Proposed fair value rule changes in Europe would have threatened the credibility of European accounting. The reputation of the International Accounting Standards Board will also be tested during the debate.
Government proposals submitted to the European Commission in September would have in effect suspended fair value rules. The proposals carved out sections of international accounting standards in Europe and would have allowed broad reclassifications of financial assets by European firms, allowing the assets to escape fair value accounting measurements. The carve-out proposals were more far reaching than recent amendments issued by the IASB.
In October, the IASB issued amendments to IAS 39 and IFRS 7, allowing reclassifications of certain non-derivative financial assets to investment categories that are held at cost or amortized cost as opposed to fair value. The amendments more closely align the international standards with U.S. rules and are more restrictive than the carve-out proposals.

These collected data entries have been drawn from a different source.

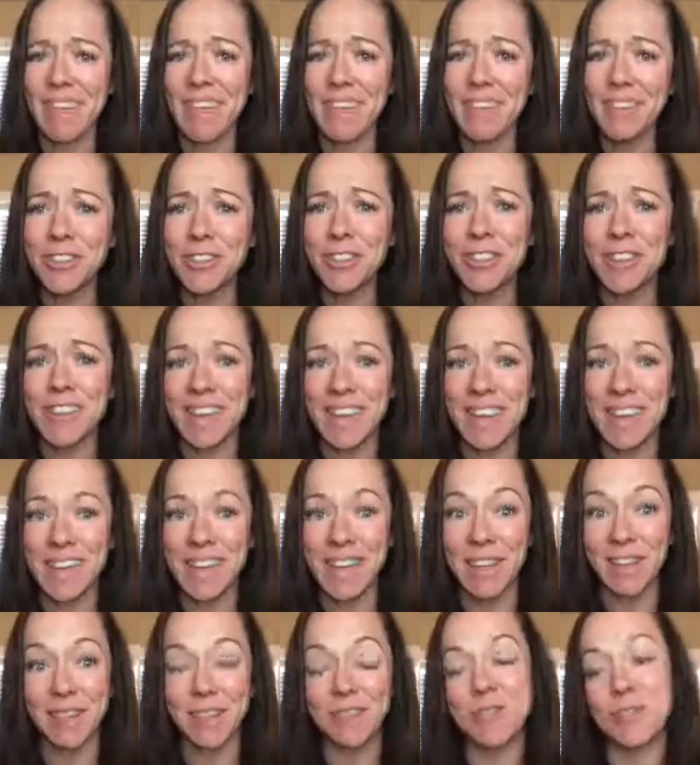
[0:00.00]
And just in case
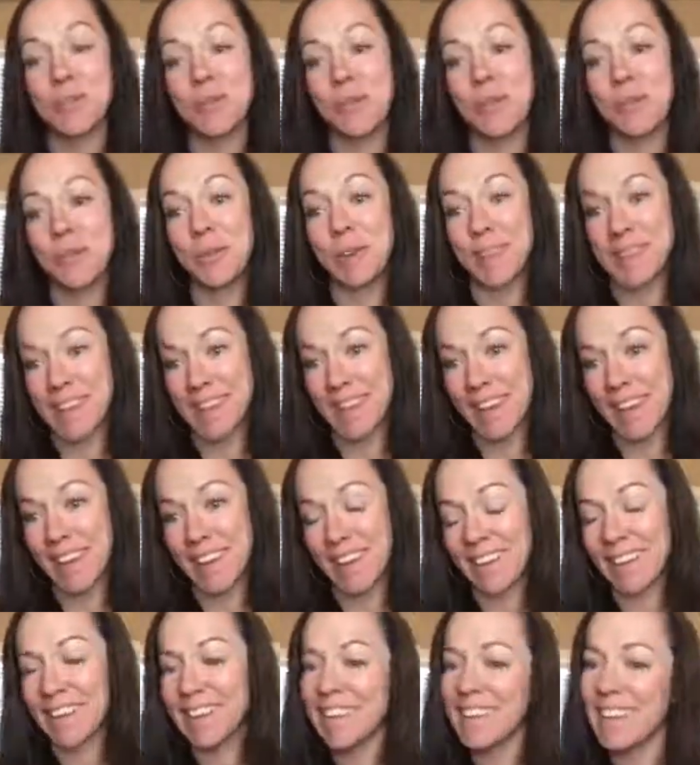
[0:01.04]
I lose you on one
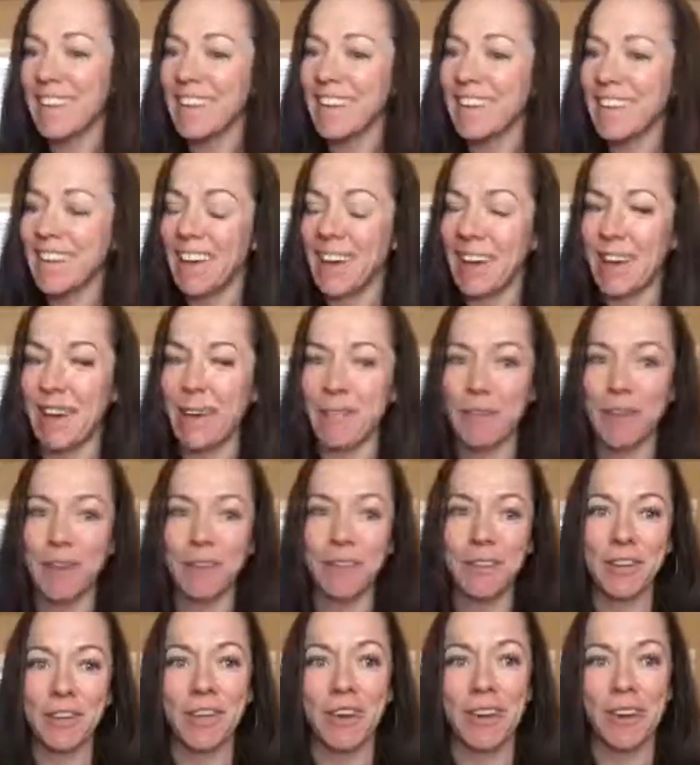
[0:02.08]
side,
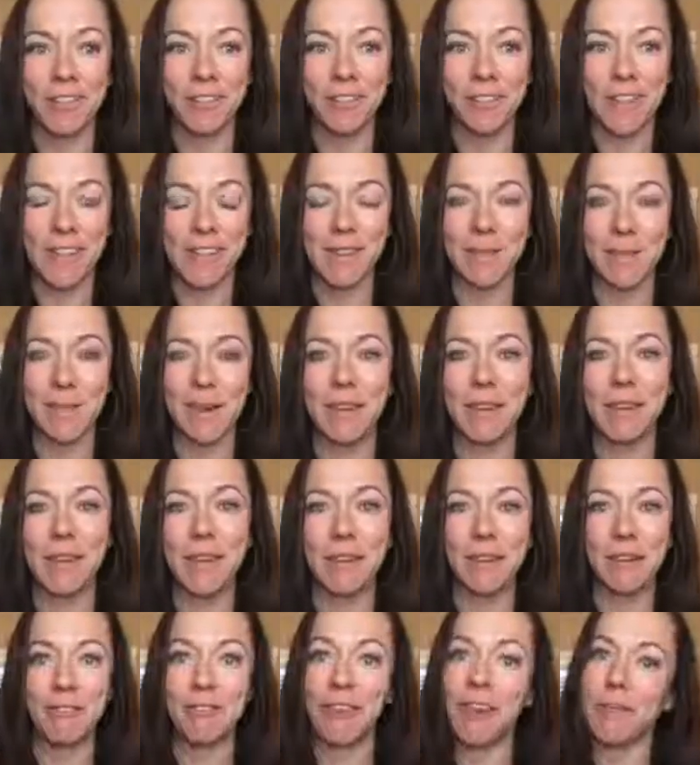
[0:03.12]
if you're on Facebook, you
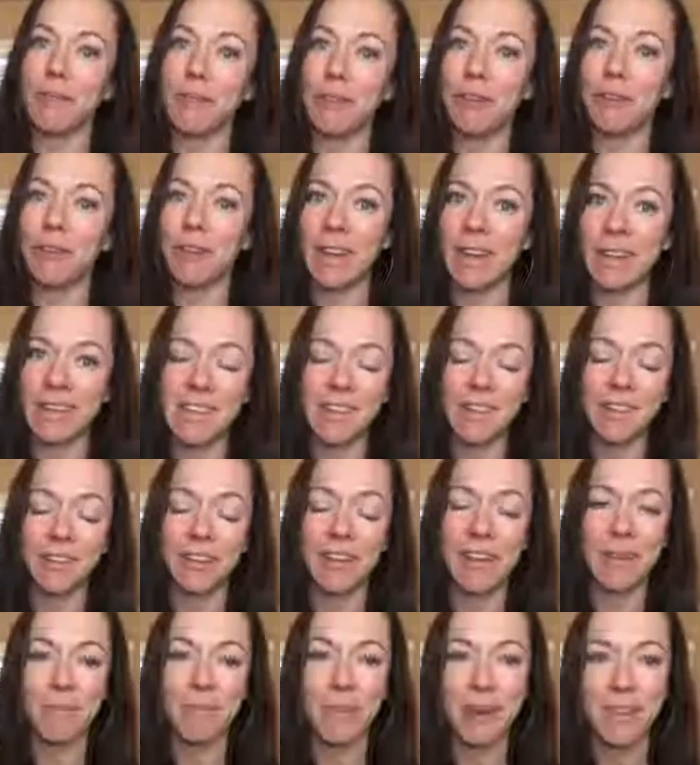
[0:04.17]
can find me over at
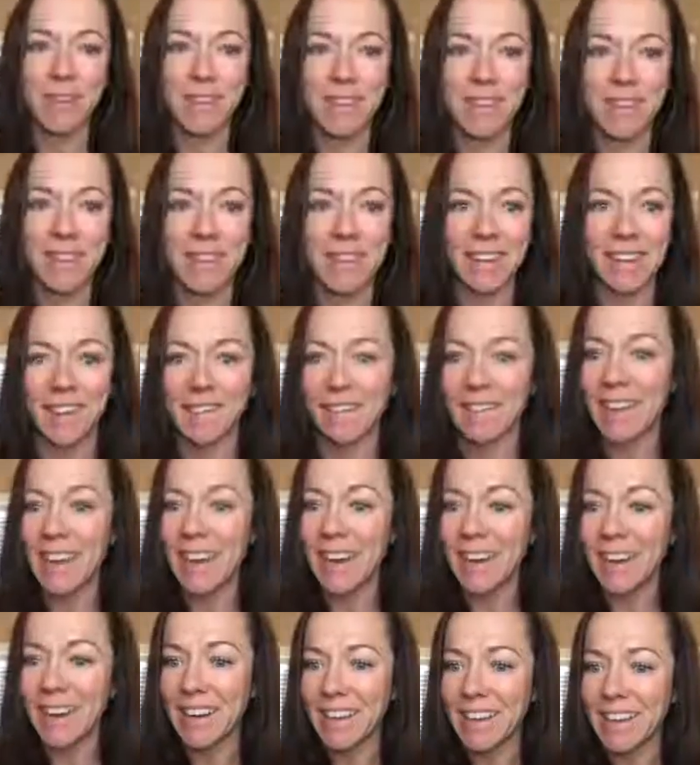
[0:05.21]
Instagram. I'll stay live
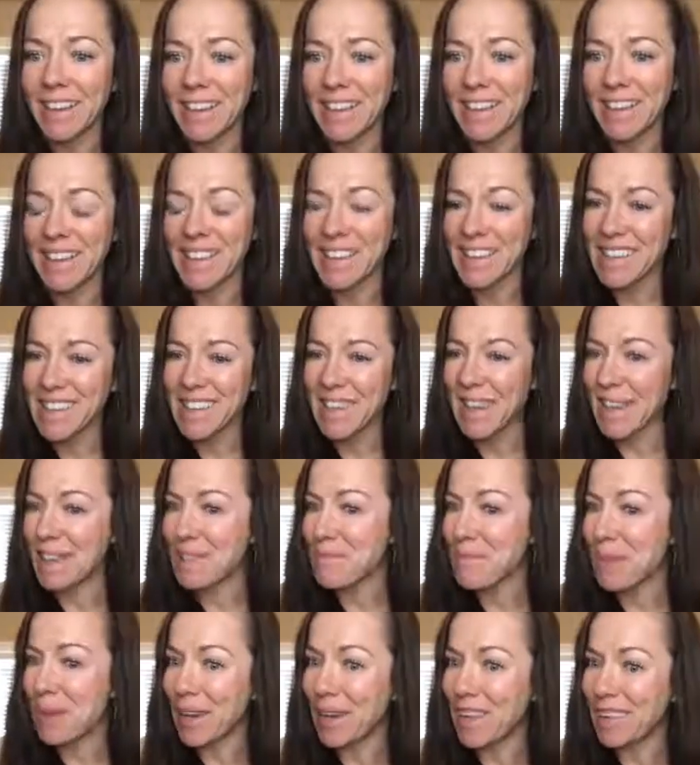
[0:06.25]
there.
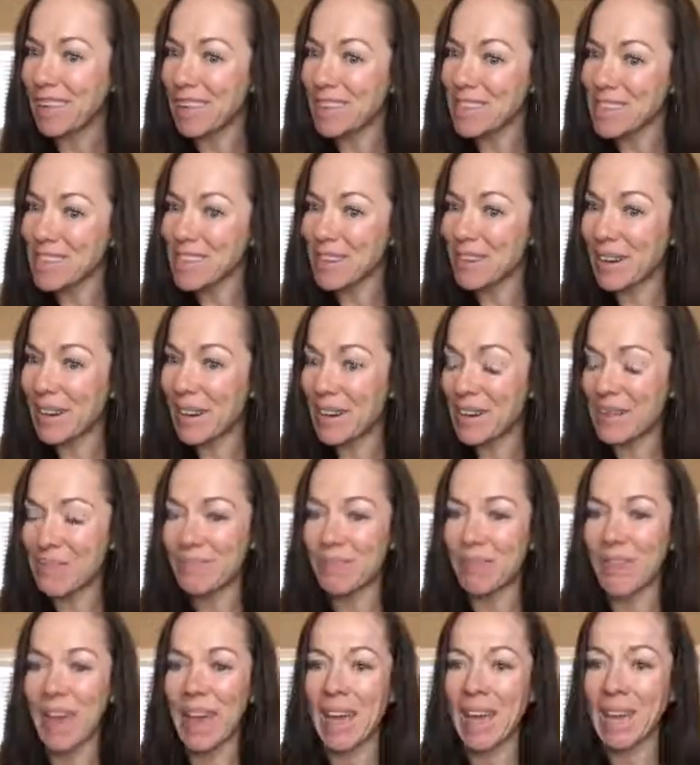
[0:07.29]
Same with
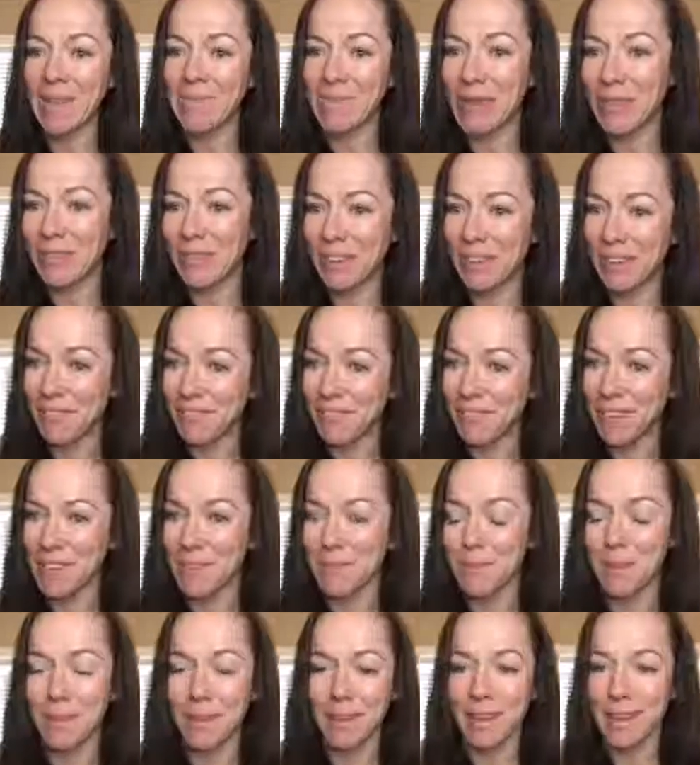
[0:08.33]
Instagram. I am over on
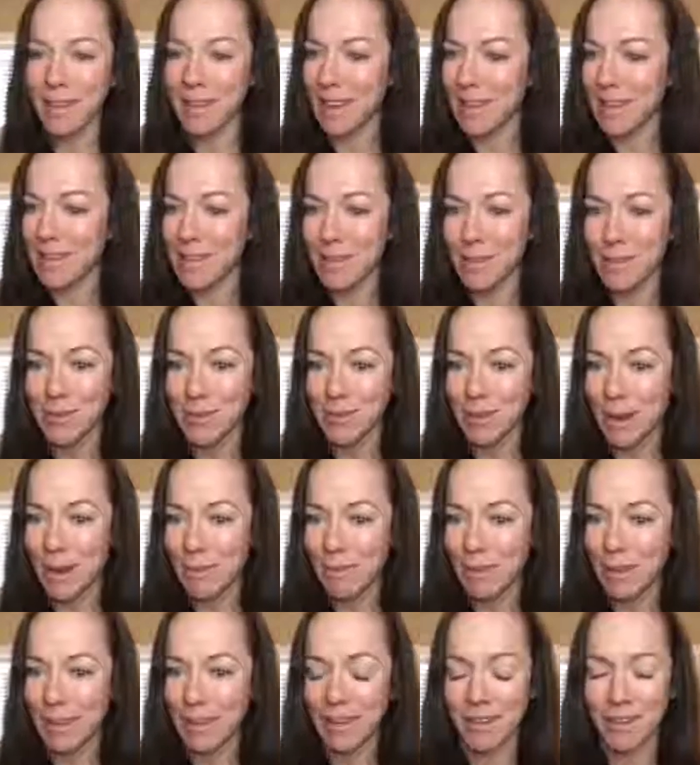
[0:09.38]
Facebook in case you drop
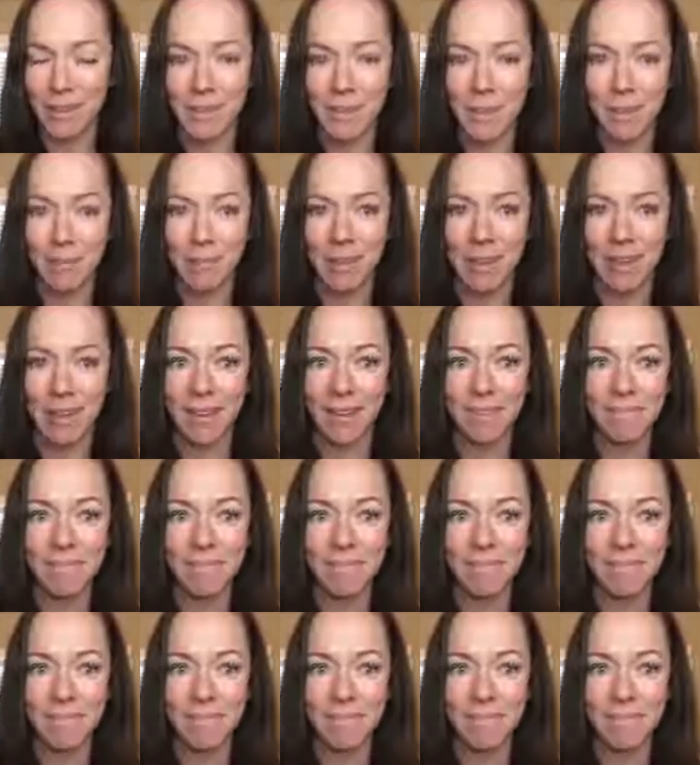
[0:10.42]
me or something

With release of the amendments, the IASB noted concerns of EU leaders and finance ministers that European financial institutions not be disadvantaged to their international competitors in terms of accounting rules.
Because of the urgency of the crisis, the IASB was allowed to suspend normal due process and submit the amendments to the EU Commission for approval. The EU Commission approved the IASB changes and pulled the carve-out proposals off the table.
Investor and accounting groups aligned in their disapproval of politicians making changes to the accounting rules in Europe. If the EU carve-out proposals had been passed, the transparency and comparability of European firms would have been adversely affected.
Some have been critical of the IASB saying their IFRS amendments were not necessary and the IASB was influenced by political pressure. More importantly, the suspension of due process set a bad precedence. On the other side, the IASB amendments were seen as justified because the changes narrowed the differences with U.S. GAAP and are consistent with the movement towards convergence. In addition, proponents of the change believe the credit crisis required quick action making suspension of normal due process acceptable given the circumstances.
In coming weeks, the IASB and FASB will be working together to find long term solutions for accounting and reporting issues associated with financial instruments.
What is your opinion of recent actions taken by the IASB in response to concerns about fair value measurements?